Army chief Gen Abdel Fattah al-Sisi had urged people to take to the streets to give the military a mandate for its intervention.

Our correspondent says automatic gunfire can still be heard and the area around the mosque is being hit by barrages of tear gas.

Security forces, joined by anti-Morsi demonstrators, appear to be forcing protesters closer to the mosque and ambulances are taking people to nearby hospitals, he adds.

Hundreds of people are said to have been injured.

Most wounds appear to be from buckshot and CS gas canisters, our correspondent says, but there are reports of live fire.

Injured Morsi supporter treated at field hospital A field hospital in Cairo has been treating injured supporters of Mohammed Morsi

Brotherhood spokesman Gehad el-Haddad told Reuters: "They are not shooting to wound, they are shooting to kill."

A doctor in a field hospital at the scene, Yehia Mikkia, told the Associated Press news agency that 38 Morsi supporters had been killed.

There has also been violence in Egypt's second city of Alexandria, where at least 10 people have been killed in clashes between rival factions.

Morsi charged

Since Mr Morsi, the country's first democratically elected president, was ousted on 3 July, dozens of people have died in violent protests.
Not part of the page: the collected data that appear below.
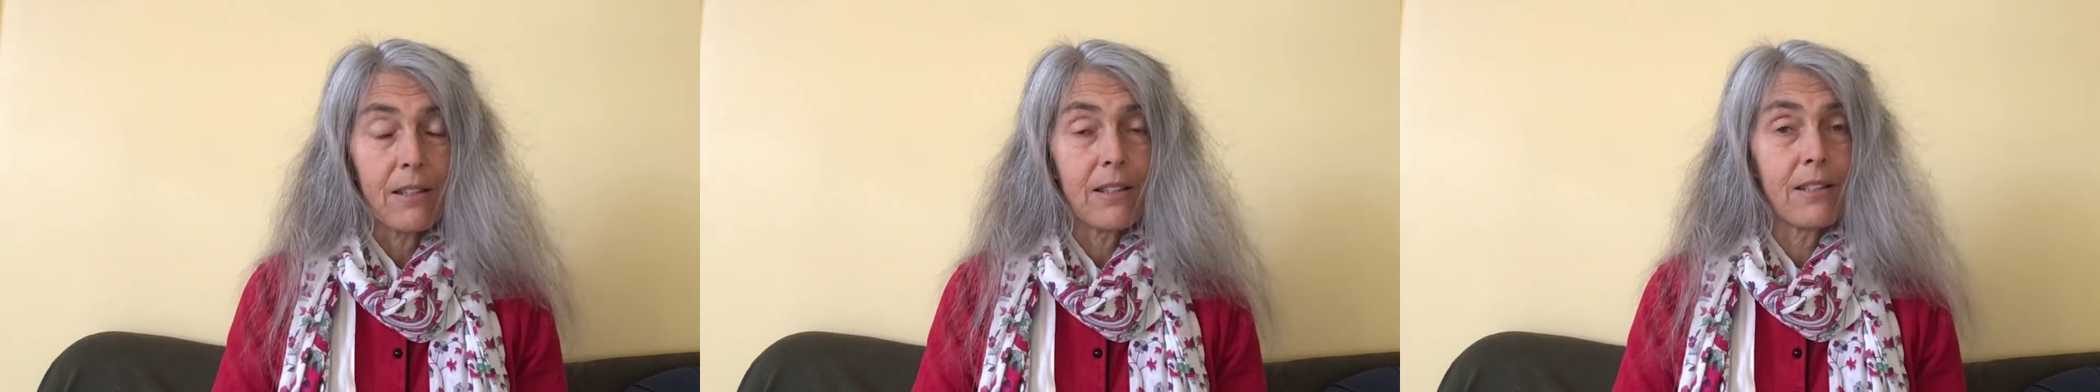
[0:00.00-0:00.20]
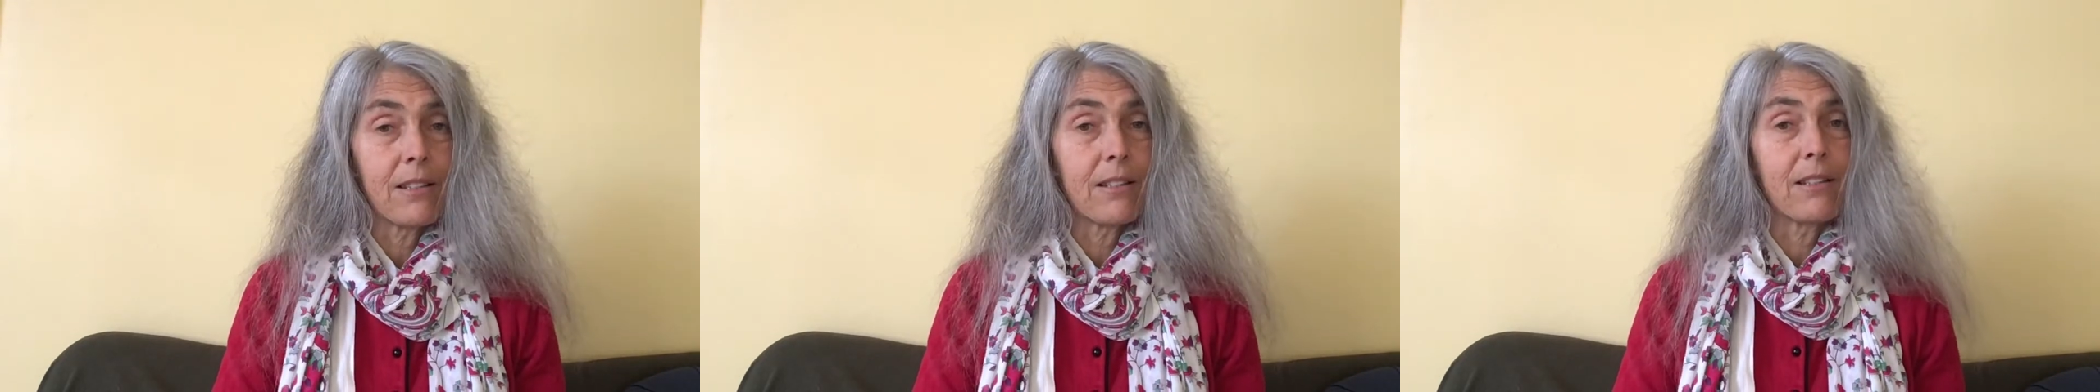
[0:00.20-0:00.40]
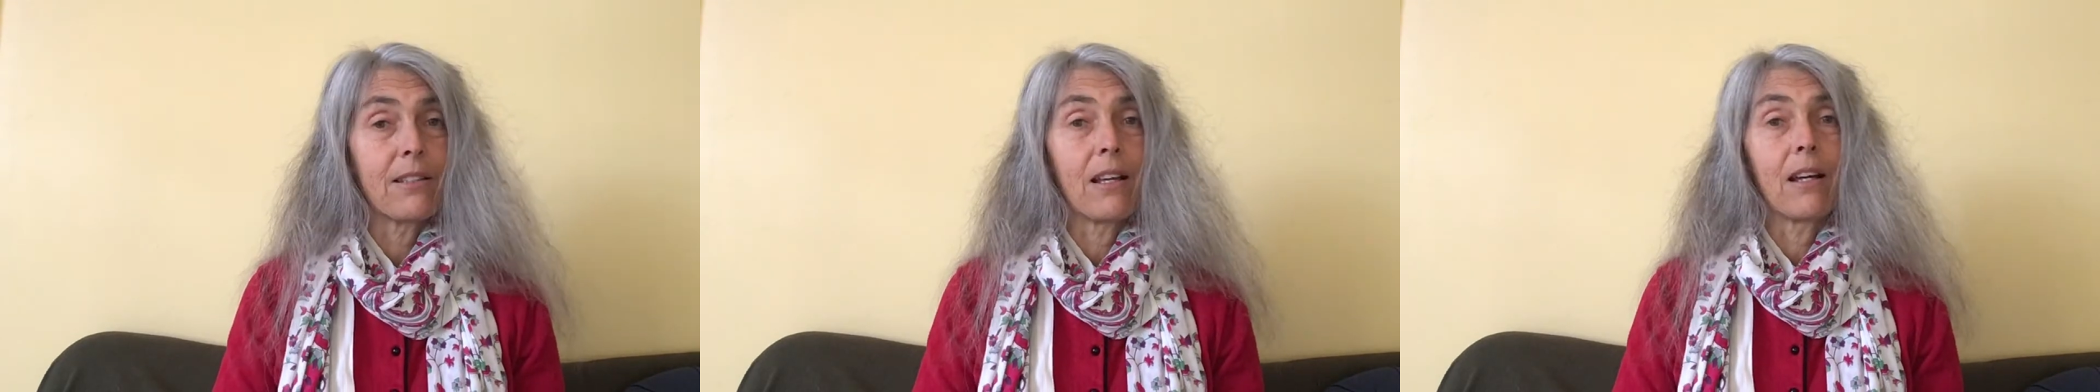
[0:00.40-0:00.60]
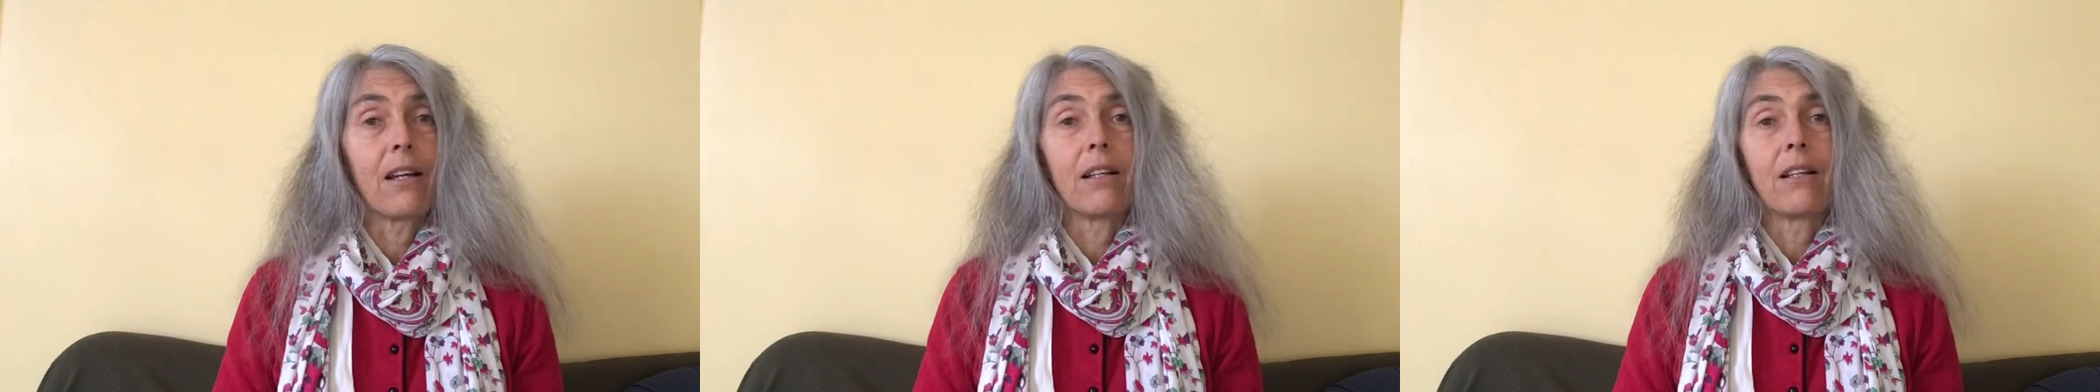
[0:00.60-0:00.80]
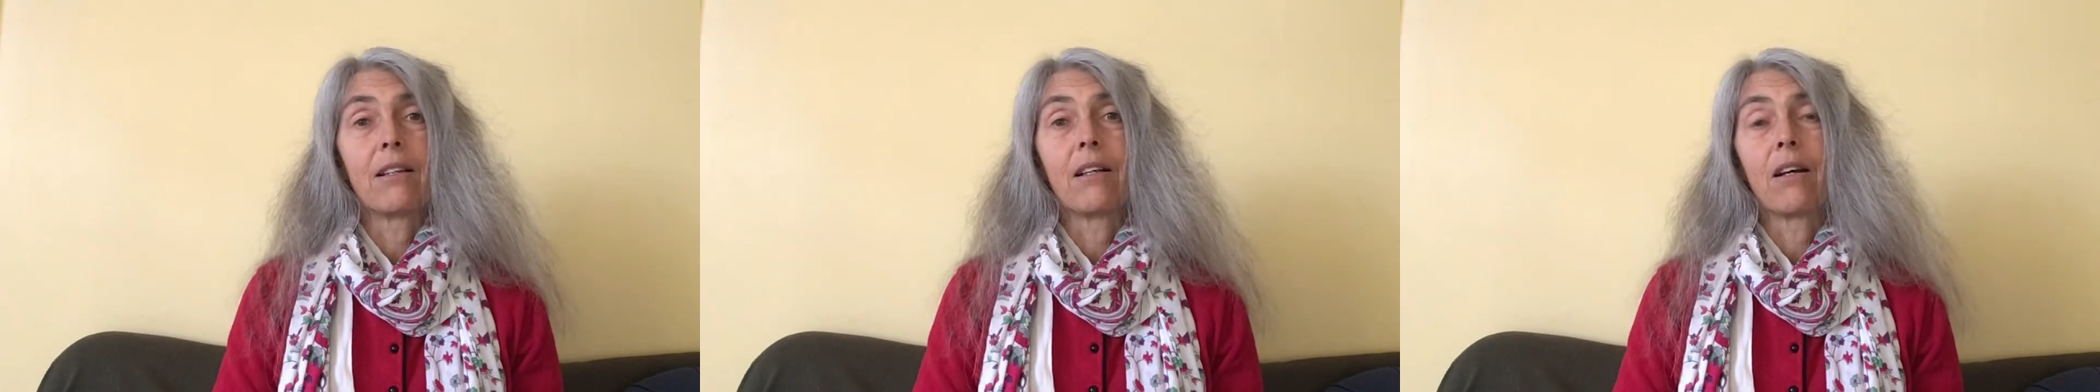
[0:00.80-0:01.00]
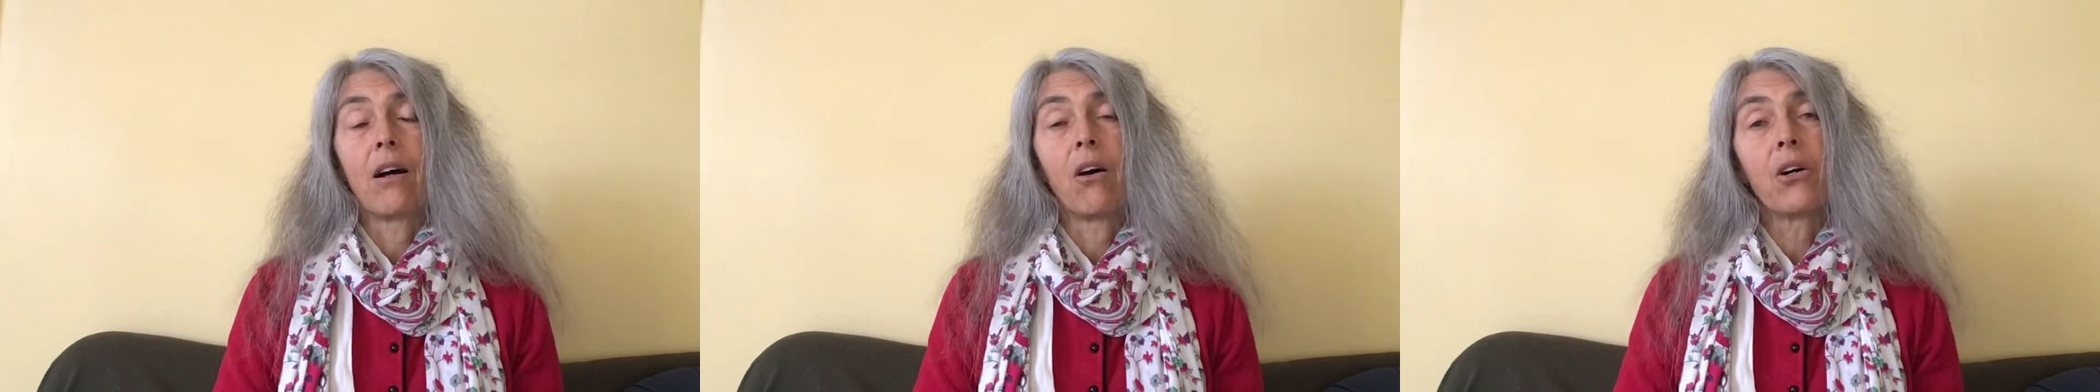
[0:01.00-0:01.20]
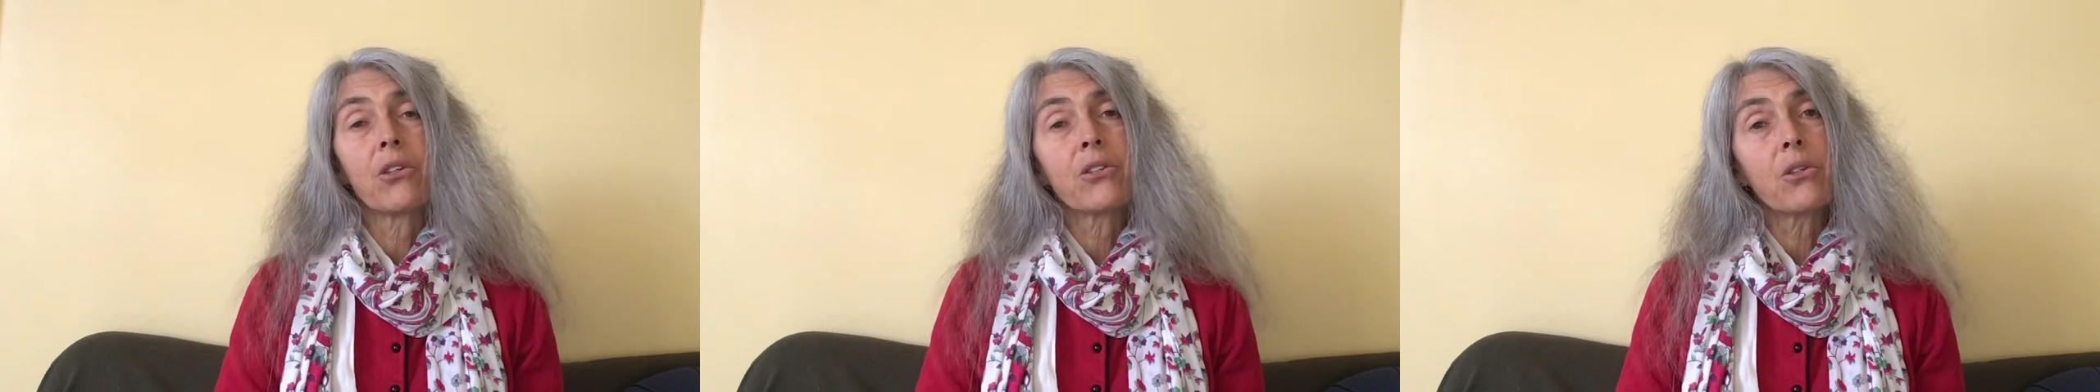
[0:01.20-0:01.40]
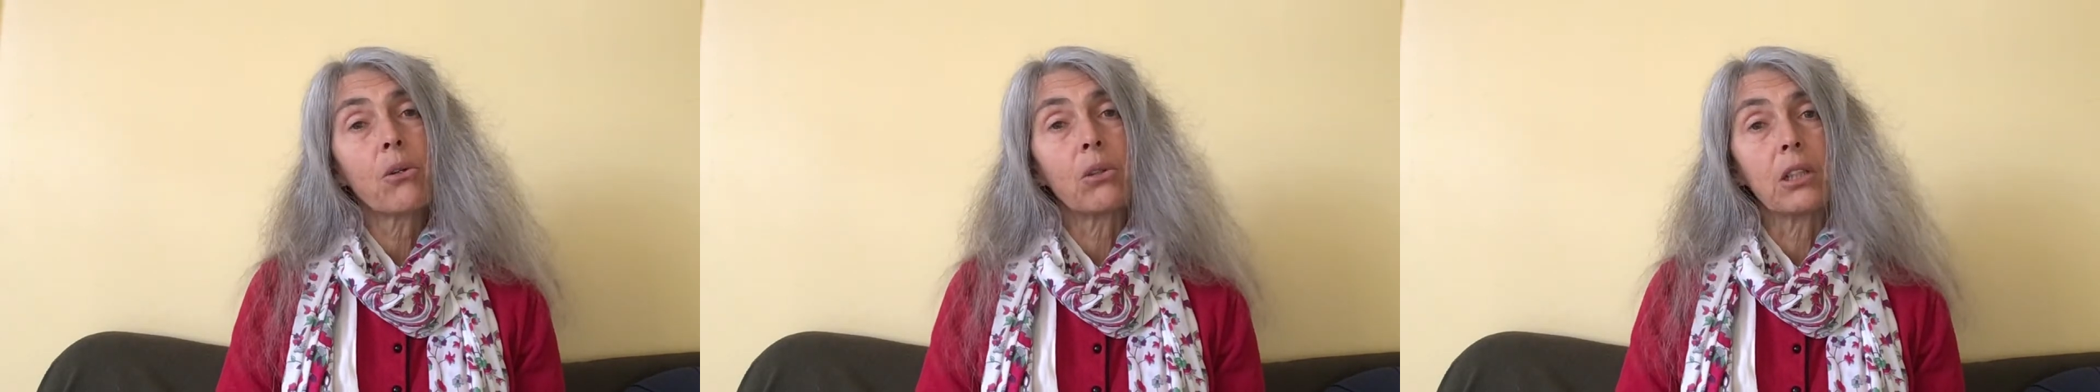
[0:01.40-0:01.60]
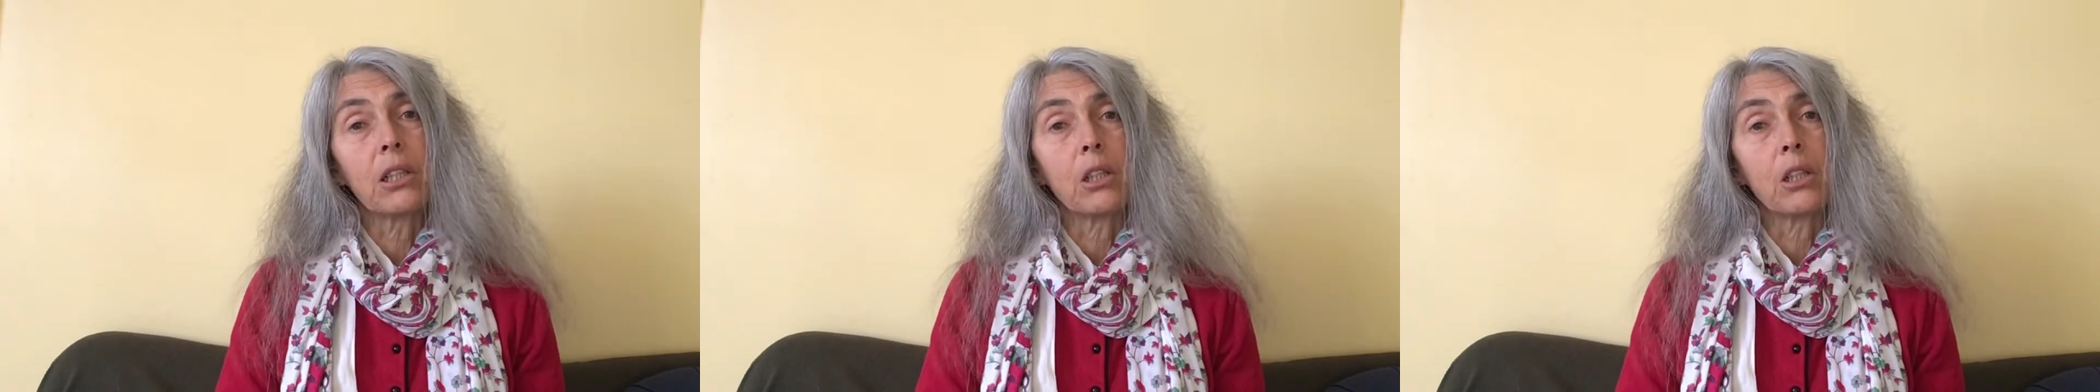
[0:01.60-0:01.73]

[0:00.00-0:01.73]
This is also a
Mr Morsi has now been formally accused of conspiring with the Palestinian militant group Hamas, which governs the Gaza Strip and has strong links with the Muslim Brotherhood.

He is alleged to have plotted attacks on jails in the 2011 uprising that overthrew President Hosni Mubarak.

Mr Morsi and several Muslim Brotherhood leaders were freed during a breakout at a Cairo prison in January 2011.

Mr Morsi is to be questioned for an initial 15-day period, a judicial order said.

The order issued on Friday was the first official statement on Mr Morsi's legal status since he was overthrown and placed in custody at an undisclosed location.